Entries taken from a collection
┌────────

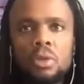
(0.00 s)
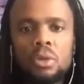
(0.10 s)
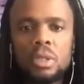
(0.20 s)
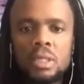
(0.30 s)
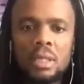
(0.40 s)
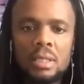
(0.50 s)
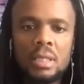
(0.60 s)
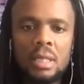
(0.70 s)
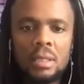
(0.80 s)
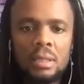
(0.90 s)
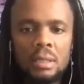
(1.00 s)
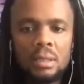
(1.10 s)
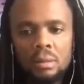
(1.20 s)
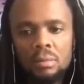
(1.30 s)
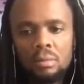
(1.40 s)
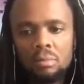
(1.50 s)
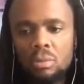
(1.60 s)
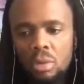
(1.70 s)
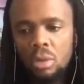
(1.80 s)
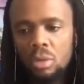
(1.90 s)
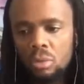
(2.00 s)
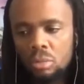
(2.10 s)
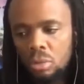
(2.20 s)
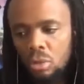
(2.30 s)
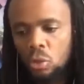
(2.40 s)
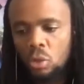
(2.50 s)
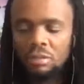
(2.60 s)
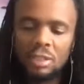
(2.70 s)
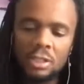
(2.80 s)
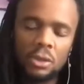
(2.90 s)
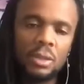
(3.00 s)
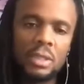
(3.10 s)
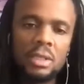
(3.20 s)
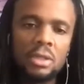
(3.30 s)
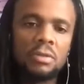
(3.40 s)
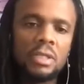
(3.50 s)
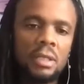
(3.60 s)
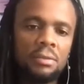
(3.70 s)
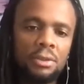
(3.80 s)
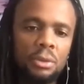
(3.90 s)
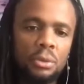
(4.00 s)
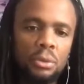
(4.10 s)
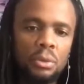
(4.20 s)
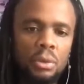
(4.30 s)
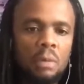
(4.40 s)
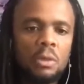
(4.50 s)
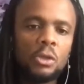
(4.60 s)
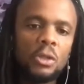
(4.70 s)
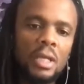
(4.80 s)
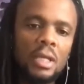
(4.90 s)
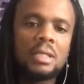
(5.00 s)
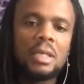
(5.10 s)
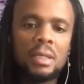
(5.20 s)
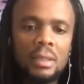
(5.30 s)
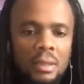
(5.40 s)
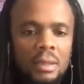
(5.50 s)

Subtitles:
just understand that you need to have a very strong sense of self to come out on the other side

└────────

## Exercise
Apart from the pictures, write every entry out again exactly.

## Exercise response
(0.00 s)
(0.10 s)
(0.20 s)
(0.30 s)
(0.40 s)
(0.50 s)
(0.60 s)
(0.70 s)
(0.80 s)
(0.90 s)
(1.00 s)
(1.10 s)
(1.20 s)
(1.30 s)
(1.40 s)
(1.50 s)
(1.60 s)
(1.70 s)
(1.80 s)
(1.90 s)
(2.00 s)
(2.10 s)
(2.20 s)
(2.30 s)
(2.40 s)
(2.50 s)
(2.60 s)
(2.70 s)
(2.80 s)
(2.90 s)
(3.00 s)
(3.10 s)
(3.20 s)
(3.30 s)
(3.40 s)
(3.50 s)
(3.60 s)
(3.70 s)
(3.80 s)
(3.90 s)
(4.00 s)
(4.10 s)
(4.20 s)
(4.30 s)
(4.40 s)
(4.50 s)
(4.60 s)
(4.70 s)
(4.80 s)
(4.90 s)
(5.00 s)
(5.10 s)
(5.20 s)
(5.30 s)
(5.40 s)
(5.50 s)

Subtitles:
just understand that you need to have a very strong sense of self to come out on the other side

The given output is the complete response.